Back home from London in the early hours of this morning and having left three men at home with a combined total age of 109, (and had the Tinker called round that would have upped to 194) you do wonder what may await the return. On occasion they can be like a pride of lions with some roaring boys mixed in, but all entirely capable so everything was fine and dandy in my absence but for the state of the kitchen floor, which none of them seem to notice though I am assured it was 'swept'. The Vileda and I have reclaimed that from oblivion now so all's well.
Firstly I have to say a huge thank you to Erica Wagner for those very special 'dovegreyreader asks...' replies which I think we are all agreed were something very special and a big thankyou to all of you for making Erica so welcome here.
Secondly a Happy Thanksgiving to all U.S. readers whether at home or abroad.
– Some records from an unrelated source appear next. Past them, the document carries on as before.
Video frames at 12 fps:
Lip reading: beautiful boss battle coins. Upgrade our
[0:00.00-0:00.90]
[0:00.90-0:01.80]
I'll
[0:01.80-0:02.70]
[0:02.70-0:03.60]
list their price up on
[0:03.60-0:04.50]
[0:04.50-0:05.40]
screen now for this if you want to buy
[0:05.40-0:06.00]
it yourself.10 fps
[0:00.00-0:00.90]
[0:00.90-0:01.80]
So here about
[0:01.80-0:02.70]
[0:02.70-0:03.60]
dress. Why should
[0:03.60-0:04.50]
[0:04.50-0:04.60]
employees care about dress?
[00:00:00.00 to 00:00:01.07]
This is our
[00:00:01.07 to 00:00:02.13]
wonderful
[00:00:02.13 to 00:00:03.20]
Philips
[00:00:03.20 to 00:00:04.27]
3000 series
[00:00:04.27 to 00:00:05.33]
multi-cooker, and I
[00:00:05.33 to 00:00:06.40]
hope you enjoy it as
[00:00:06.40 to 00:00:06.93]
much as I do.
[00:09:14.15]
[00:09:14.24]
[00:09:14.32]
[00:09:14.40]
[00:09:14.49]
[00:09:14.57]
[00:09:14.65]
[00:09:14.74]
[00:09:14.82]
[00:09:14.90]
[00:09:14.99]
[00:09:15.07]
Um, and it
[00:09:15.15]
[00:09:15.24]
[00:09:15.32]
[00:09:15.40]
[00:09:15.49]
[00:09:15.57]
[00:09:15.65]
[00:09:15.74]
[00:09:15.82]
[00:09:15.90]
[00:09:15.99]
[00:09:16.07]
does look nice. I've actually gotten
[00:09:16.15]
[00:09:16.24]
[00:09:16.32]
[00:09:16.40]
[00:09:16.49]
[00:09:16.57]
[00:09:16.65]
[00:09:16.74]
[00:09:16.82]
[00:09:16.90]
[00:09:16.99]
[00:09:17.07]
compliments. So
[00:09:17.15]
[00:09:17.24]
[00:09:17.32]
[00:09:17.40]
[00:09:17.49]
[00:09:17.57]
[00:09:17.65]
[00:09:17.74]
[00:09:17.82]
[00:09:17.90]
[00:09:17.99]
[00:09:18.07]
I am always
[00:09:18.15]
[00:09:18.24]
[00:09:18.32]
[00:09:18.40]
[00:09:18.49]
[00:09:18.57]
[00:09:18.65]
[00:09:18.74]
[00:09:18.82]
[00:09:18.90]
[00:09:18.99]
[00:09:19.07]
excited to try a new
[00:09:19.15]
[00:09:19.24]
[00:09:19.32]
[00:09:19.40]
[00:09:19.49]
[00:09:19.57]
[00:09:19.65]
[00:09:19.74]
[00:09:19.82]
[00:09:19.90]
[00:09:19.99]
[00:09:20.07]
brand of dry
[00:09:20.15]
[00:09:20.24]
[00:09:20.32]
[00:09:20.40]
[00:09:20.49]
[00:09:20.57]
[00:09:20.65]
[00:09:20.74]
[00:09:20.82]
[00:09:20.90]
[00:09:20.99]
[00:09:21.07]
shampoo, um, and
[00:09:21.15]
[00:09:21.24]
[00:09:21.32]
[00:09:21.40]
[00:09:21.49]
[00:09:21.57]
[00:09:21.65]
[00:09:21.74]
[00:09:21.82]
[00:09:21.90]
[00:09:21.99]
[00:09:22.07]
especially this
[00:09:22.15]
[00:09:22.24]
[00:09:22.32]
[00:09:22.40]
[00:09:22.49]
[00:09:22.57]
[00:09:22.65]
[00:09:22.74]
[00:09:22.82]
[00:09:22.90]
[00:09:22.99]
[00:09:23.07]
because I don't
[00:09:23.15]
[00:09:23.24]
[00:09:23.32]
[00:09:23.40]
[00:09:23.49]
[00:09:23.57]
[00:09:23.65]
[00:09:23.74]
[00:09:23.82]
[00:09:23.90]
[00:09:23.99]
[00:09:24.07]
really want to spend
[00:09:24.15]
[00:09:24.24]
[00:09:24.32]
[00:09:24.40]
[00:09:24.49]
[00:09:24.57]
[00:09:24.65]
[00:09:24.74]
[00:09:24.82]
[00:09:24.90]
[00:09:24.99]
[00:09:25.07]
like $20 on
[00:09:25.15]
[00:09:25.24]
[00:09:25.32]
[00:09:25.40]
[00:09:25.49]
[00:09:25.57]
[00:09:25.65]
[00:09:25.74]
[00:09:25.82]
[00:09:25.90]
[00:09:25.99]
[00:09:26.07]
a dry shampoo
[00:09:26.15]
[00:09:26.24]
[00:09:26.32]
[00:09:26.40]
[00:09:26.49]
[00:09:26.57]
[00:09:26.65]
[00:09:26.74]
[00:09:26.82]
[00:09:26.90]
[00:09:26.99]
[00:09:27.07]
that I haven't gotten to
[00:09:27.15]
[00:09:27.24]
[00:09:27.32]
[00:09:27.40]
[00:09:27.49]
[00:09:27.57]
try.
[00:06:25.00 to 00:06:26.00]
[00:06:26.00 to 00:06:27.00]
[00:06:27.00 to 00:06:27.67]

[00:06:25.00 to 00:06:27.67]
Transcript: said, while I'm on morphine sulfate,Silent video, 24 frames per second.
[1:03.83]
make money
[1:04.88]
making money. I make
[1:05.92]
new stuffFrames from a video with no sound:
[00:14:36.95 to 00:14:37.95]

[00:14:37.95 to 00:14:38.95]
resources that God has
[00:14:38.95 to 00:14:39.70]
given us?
I know from comments on here in years previous that this day means a lot to all of you wherever you are. A time for home and family and a raid on the turkey population a month before we embark on ours so I hope you all have a wonderful day.
London was everything I had planned and more, and thank you to London for not raining.
I try and walk as much as I can when I'm there, and the cold but dry weather made all that a real pleasure. You might be surprised at my train reading too because I splurged my Waterstone's card points on a copy of The Girl With the Dragon Tattoo by Stieg Larsson for the e reader. Never have I arrived at Paddington or back in Plymouth quite so fast, or so it seemed, and yes I kept switching it on at every available spare minute on the tube as well. For all that the book is dying and e readers are it, I didn't see another single one all the time I was there, just real books, lots of them.
You'll be pleased to know I took you to plenty of places in between the reading, The Threads of Feeling exhibition at the Foundling Museum, the V&A Museum of Childhood at Bethnal Green and The Wellcome Collection.
Then there was the invite ages ago from the Royal Society of Literature to attend an event there, and this I finally fulfilled on Monday evening. Susan Hill and Sarah Waters in conversation with Philip Hensher about writing ghost stories, and incidentally exciting news now made public today that Our Susan will be one of this year's Booker judges.
The Persephone Lecture this year was given by David Kynaston, author of Austerity Britain and Family Britain, and with his emphasis on the importance of womens' diaries in his research I left to catch my train last night feeling inspired all over again to write one. It would seem that the ordinariness of what many women shared in their diaries provided much of the important information required for social history research, the day to dayness of lives recorded matters a great deal.
I was also fortunate enough to meet with Matthew Hollis the author of Now All Roads Lead to France, the Last Years of Edward Thomas, to be published by Faber in August 2011 and I'm very grateful to Matthew for sparing the time to talk to me. Me new to the life of Edward Thomas and with those half-formed largely half-baked ideas shaping up into questions, Matthew sharing the details of his research and news of a book I am very much looking forward to.
And then there was War Horse.
Well what can I say? I emerged a gushing heap and it was good to meet up afterwards with fellow litblogger Will Rycroft, who currently plays Major Stewart in the production and I had to stand at the stage door and everything. How grown up was that being out on my own in London at 11.30pm.
Then as if that wasn't all enough excitement for three days, I also met up with Justine Picardie in Hampstead for a yarn and a stroll around some literary corners including paying homage at the grave of Penelope Fitzgerald which I had been wanting to visit for ages.
Not a word more, I'll be sharing it all over the next few days and weeks.